INFORMATION -
# # # # # # #

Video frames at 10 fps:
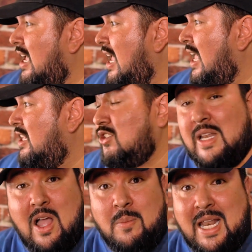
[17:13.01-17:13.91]
And so
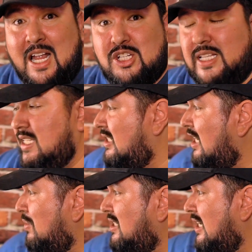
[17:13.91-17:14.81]
now I'm gonna actually
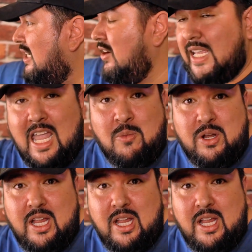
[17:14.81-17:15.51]
set up a secondary camera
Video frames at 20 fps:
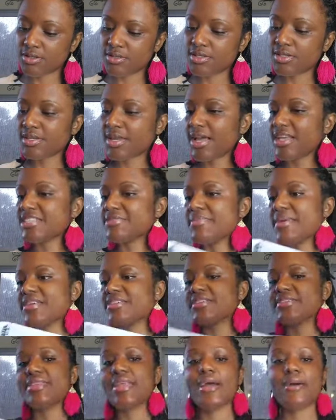tonight's
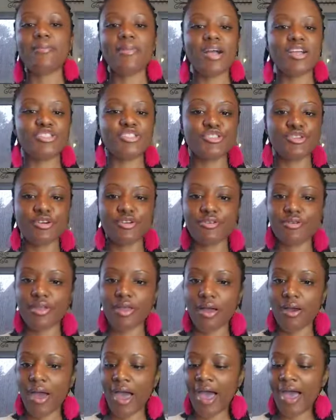message. Now, my journal,
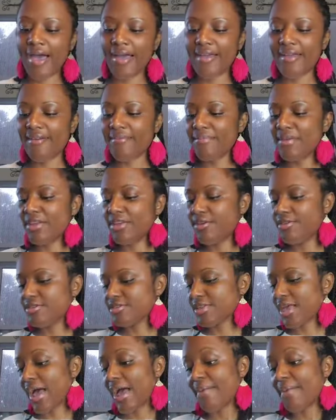y'all, I have been using.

# # # # # # #

TASK TO CARRY OUT - Set down all of the entries exactly as they appear, but keep the images out.

WRITTEN SOLUTION -
Video frames at 10 fps:
[17:13.01-17:13.91]
And so
[17:13.91-17:14.81]
now I'm gonna actually
[17:14.81-17:15.51]
set up a secondary camera
Video frames at 20 fps:
tonight's
message. Now, my journal,
y'all, I have been using.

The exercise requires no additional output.